Weaknesses: - The design of search space could be improved (Table 2). It introduces 12 element-wise ops and 3 aggregation ops (1st, 2nd moments). The searched EvoNorms heavily utilize the 3 aggregation ops. It will be more interesting to introduce more aggregation ops. - The search cost overhead is not cheap. It needs 2 days with 5000 CPU workers. It does not report how fast it could be if using GPUs. This may limit the applicability if the CIFAR-10 proxy task need to be changed. - The experimental results are not sufficiently thorough. The EvoNorms are searched jointly with three types of neural architectures (resnet-50, mobilenetv2, efficientnet-b0) with less number of channels used. First, the searched EvoNorms are not tested beyond the three architectures, e.g., resnext and densenets. So it is not clear if how applicable the EvoNorms are for neural architectures that are not included in the searching phase. Second, even for three architectures used in search, it will be better to see how the searched EvoNorms work for deeper variants such as resent-101. These two missing experiments are important since BatchNorm/GroupNorm-ReLU are generic and the performance gain of the reported experiments are not significantly high. - Some theoretical analyses will definitely help understanding the searched EvoNorms if presented. For example, some analyses could be done similar in spirit to "How Does Batch Normalization Help Optimization? by S. Santurkar et al".

Correctness: Yes, they seem to be correct based on the reviewer's understanding.
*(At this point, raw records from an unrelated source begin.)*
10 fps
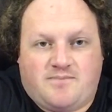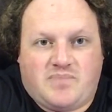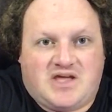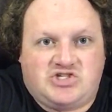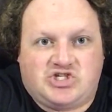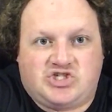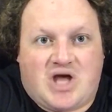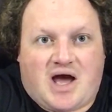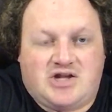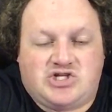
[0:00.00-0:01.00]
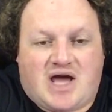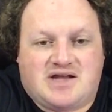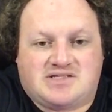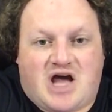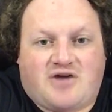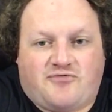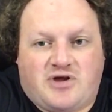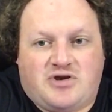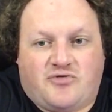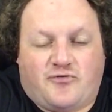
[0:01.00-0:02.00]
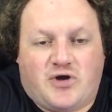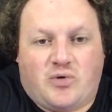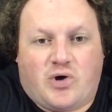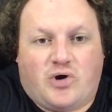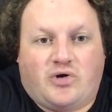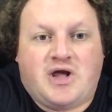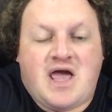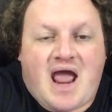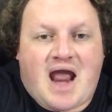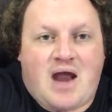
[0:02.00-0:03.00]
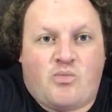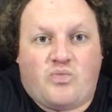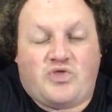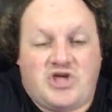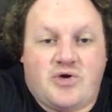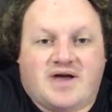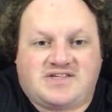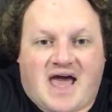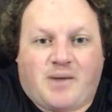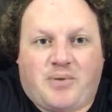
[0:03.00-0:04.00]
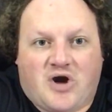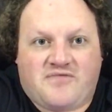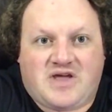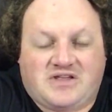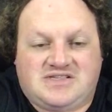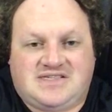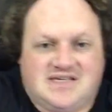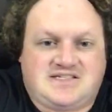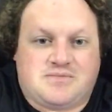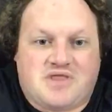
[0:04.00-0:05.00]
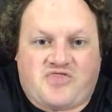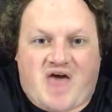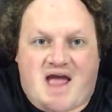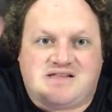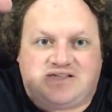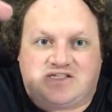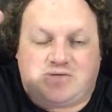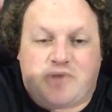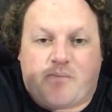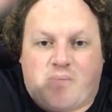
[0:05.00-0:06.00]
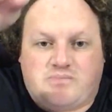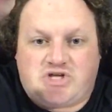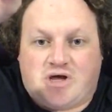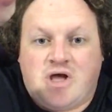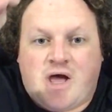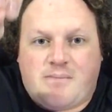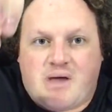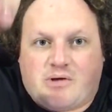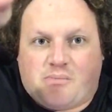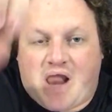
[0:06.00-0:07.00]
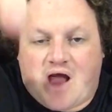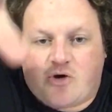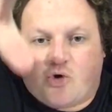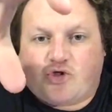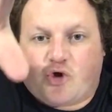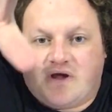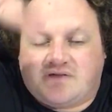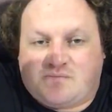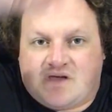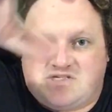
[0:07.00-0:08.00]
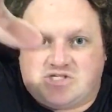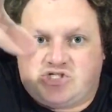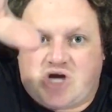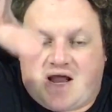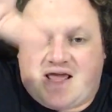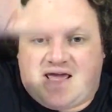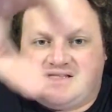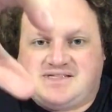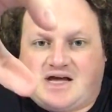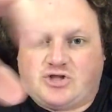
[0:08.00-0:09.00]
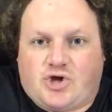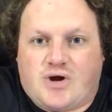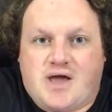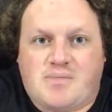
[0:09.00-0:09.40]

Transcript: It's just not. China's not a friend of the free world. And the U.S. had a perfect system, the THAAD system, to be able to block North Korea's missiles trying to hit South Korea.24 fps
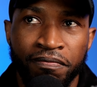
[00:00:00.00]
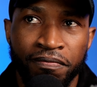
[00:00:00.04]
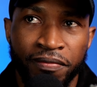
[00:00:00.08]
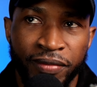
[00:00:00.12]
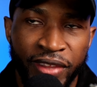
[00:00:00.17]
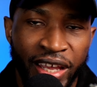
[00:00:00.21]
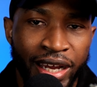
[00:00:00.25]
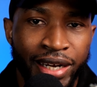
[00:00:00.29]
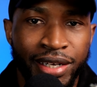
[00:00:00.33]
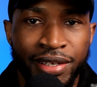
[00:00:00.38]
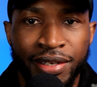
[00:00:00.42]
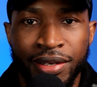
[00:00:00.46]

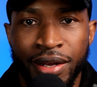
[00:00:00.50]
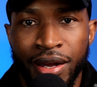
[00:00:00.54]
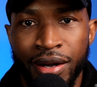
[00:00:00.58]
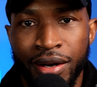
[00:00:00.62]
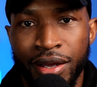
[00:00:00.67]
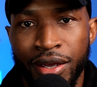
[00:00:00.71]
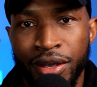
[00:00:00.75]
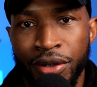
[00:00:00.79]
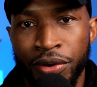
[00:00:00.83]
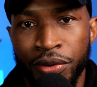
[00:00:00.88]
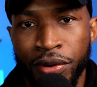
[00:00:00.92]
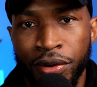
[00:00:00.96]
That is not a
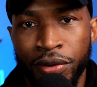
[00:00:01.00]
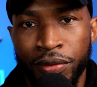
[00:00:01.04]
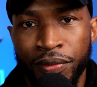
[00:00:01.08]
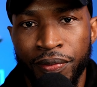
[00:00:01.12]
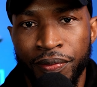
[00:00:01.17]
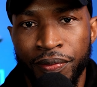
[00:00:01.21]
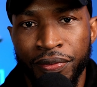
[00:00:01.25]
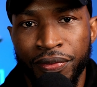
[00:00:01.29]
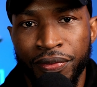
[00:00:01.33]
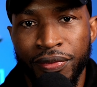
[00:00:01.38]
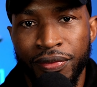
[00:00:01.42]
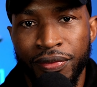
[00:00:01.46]
hero.
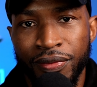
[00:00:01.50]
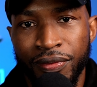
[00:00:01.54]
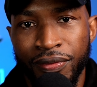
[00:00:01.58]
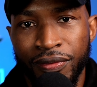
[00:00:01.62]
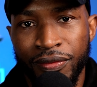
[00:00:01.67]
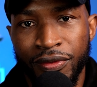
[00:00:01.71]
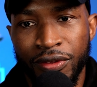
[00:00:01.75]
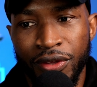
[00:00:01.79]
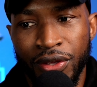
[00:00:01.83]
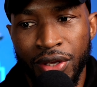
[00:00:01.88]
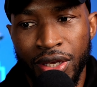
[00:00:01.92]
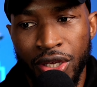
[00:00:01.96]

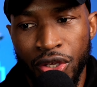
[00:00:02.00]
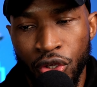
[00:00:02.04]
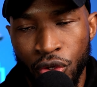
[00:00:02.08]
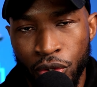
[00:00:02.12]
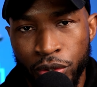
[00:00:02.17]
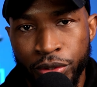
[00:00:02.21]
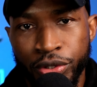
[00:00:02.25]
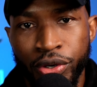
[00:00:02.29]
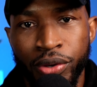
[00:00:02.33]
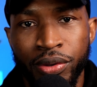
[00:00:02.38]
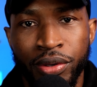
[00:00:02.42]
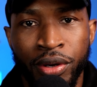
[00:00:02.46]
You
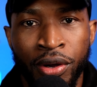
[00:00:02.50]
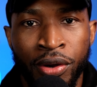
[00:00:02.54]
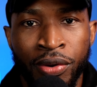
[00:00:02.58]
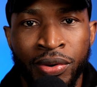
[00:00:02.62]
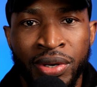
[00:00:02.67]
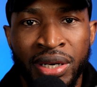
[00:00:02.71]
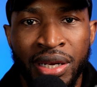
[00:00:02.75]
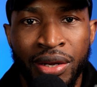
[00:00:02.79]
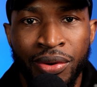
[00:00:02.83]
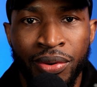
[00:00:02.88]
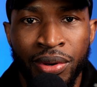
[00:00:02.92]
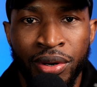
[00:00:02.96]
don't go
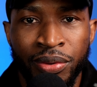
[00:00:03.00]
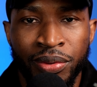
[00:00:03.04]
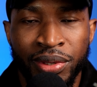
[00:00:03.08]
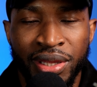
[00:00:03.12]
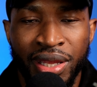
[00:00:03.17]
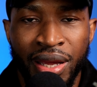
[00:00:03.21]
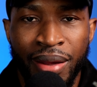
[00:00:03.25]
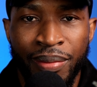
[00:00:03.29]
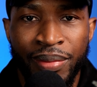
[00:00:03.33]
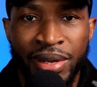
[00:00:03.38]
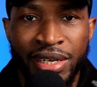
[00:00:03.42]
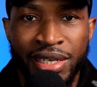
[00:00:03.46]
anywhere with
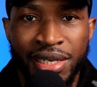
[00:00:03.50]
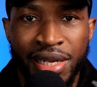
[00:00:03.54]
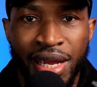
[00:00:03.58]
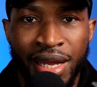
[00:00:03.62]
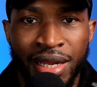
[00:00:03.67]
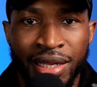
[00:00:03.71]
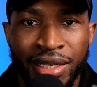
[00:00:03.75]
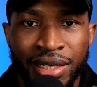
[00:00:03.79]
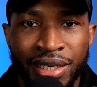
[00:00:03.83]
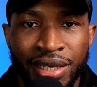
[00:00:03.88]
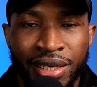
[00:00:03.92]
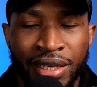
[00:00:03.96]
that
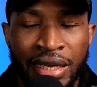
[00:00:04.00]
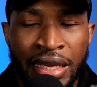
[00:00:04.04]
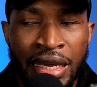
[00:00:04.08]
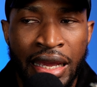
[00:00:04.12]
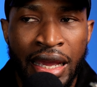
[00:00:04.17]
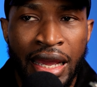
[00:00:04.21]
mentality.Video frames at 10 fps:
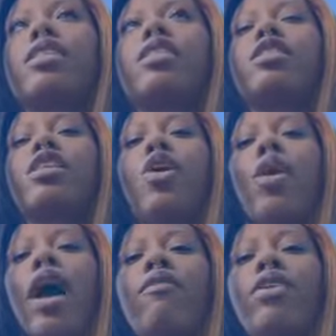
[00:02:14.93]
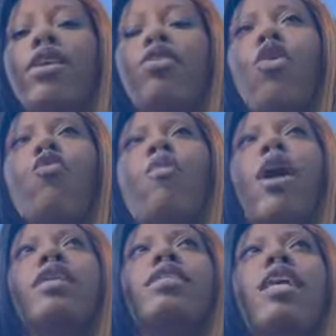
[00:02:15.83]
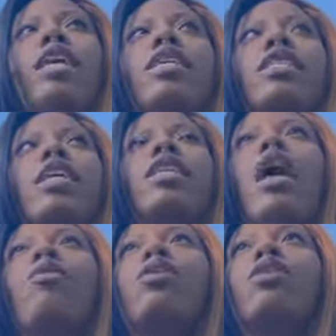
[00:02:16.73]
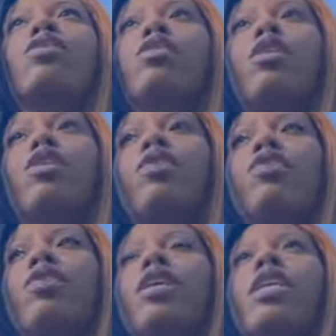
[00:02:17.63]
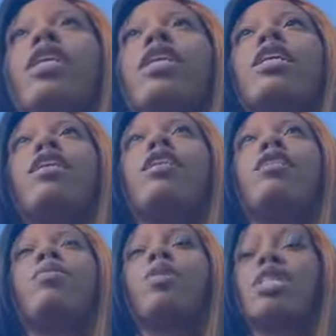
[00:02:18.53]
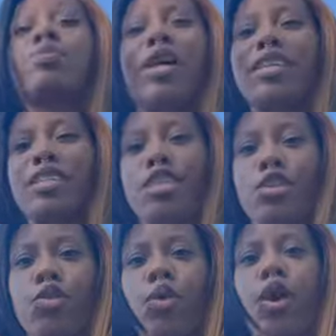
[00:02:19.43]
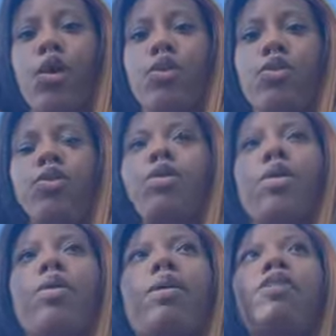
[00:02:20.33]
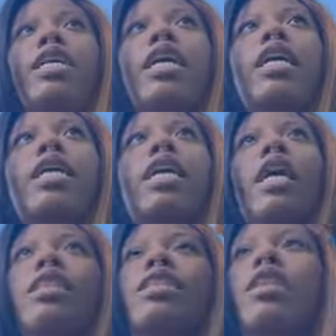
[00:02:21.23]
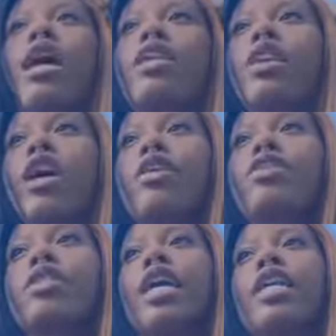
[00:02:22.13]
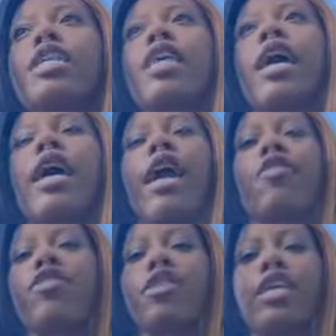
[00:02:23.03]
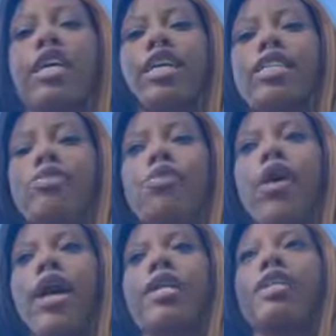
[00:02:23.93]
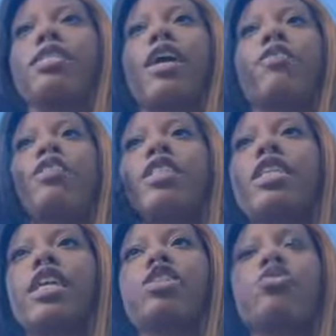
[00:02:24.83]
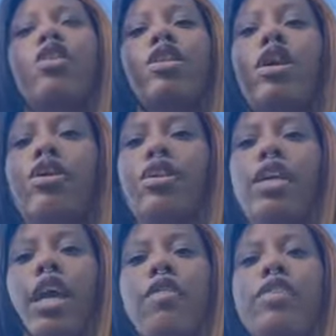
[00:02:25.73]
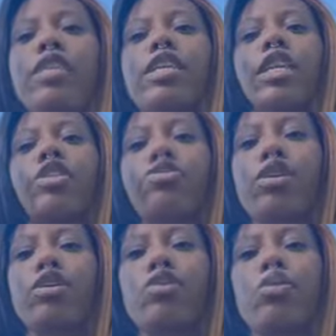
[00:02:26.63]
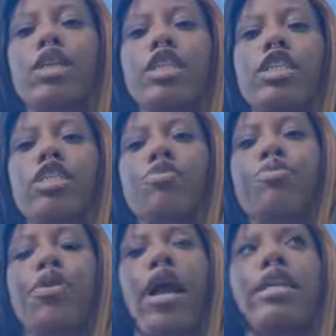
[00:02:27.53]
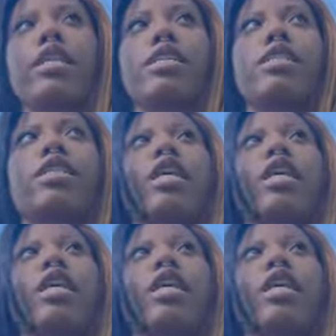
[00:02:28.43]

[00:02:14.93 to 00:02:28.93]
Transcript: So having a growth mindset is allowing yourself the space to grow. You know what I'm saying? An understanding that everything is a practice. Everything that you are learning, everything that you are doing is just a practice.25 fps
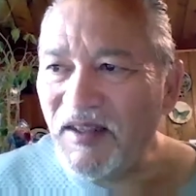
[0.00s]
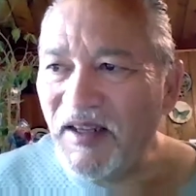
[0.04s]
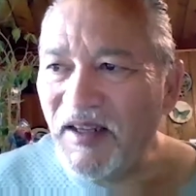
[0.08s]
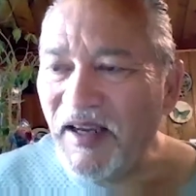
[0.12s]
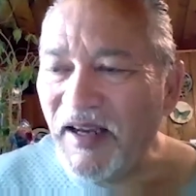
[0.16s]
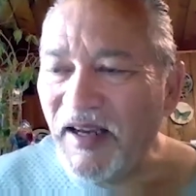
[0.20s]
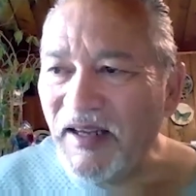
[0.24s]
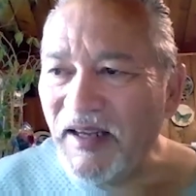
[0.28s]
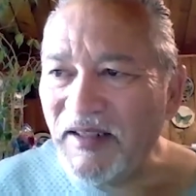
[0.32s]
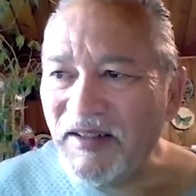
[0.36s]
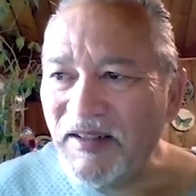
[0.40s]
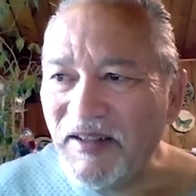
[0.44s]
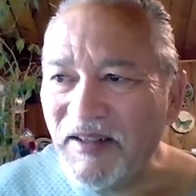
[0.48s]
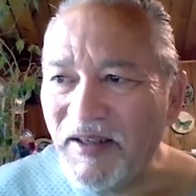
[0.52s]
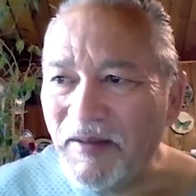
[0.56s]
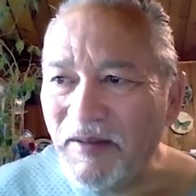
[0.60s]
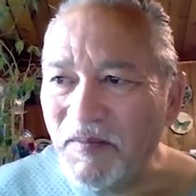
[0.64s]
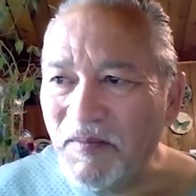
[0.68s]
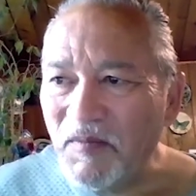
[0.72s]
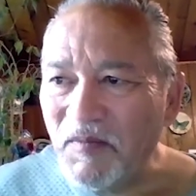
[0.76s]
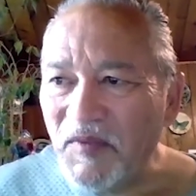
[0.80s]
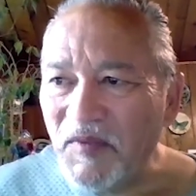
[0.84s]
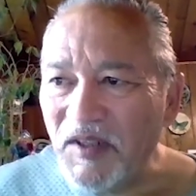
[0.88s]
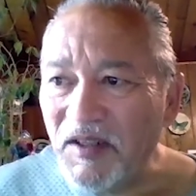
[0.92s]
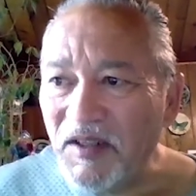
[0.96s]
and
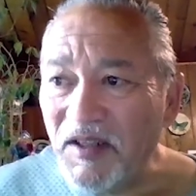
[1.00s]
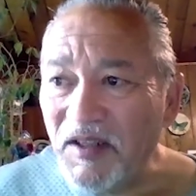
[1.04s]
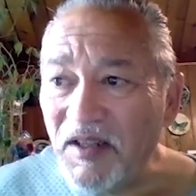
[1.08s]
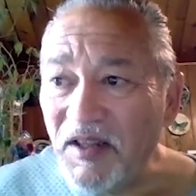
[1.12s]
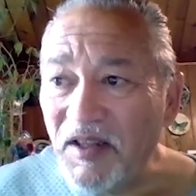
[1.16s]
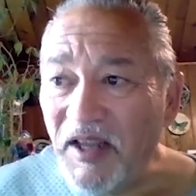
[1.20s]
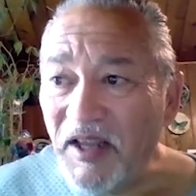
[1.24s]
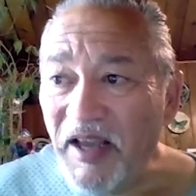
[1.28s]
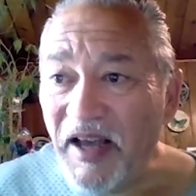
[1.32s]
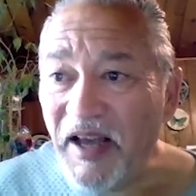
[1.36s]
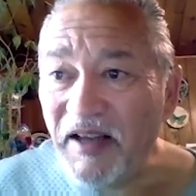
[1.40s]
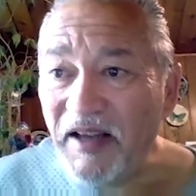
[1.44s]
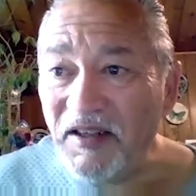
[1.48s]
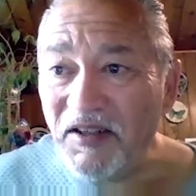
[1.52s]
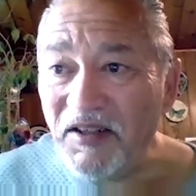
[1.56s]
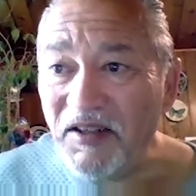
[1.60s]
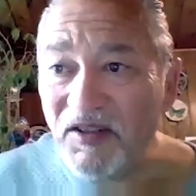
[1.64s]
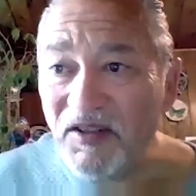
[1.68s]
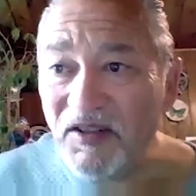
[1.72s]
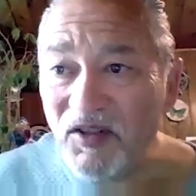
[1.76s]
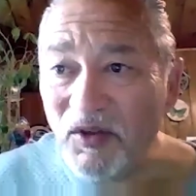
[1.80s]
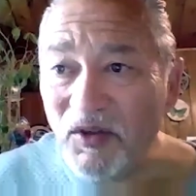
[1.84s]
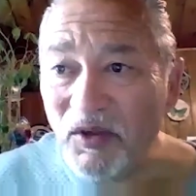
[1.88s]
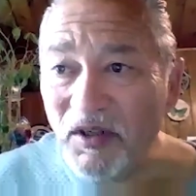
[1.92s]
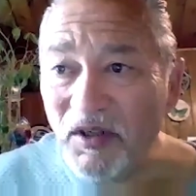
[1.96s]
um, they had
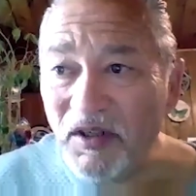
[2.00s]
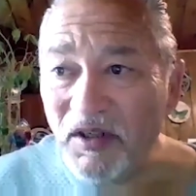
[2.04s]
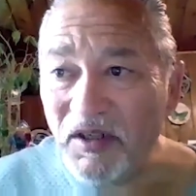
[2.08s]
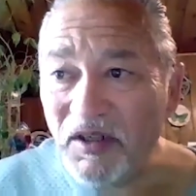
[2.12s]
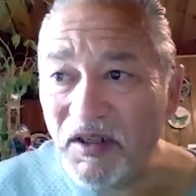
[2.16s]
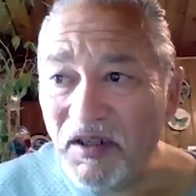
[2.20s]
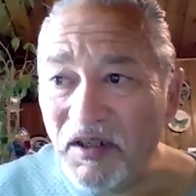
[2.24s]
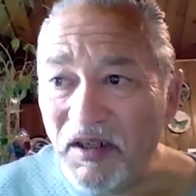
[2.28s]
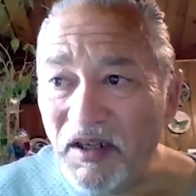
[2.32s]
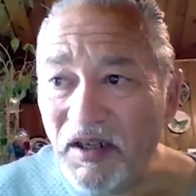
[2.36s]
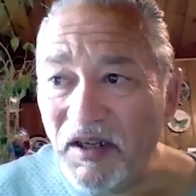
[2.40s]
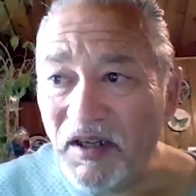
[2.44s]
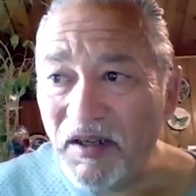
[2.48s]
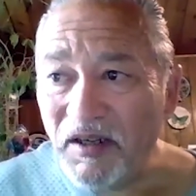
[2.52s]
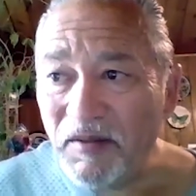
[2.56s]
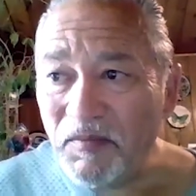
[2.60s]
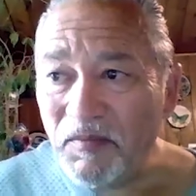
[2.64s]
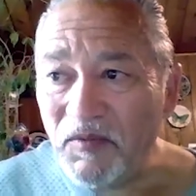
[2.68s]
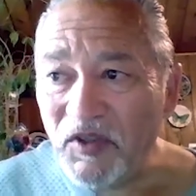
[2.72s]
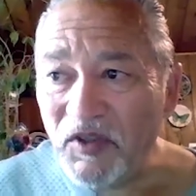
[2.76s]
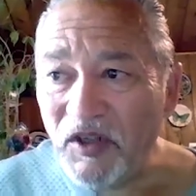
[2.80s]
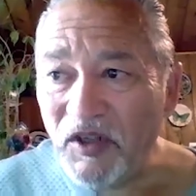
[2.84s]
historic um,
Clarity: The paper is easy to follow.

Relation to Prior Work: Yes, discussions on related work are sufficient.

Reproducibility: Yes

Additional Feedback: Post-rebuttal update: Thank the authors for their efforts in the rebuttal. Most of my concerns have been addressed. After going through other reviewers' comments, I think the paper has some interesting observations, but the cost over improvement may not be justified well. I slightly increase my overall score.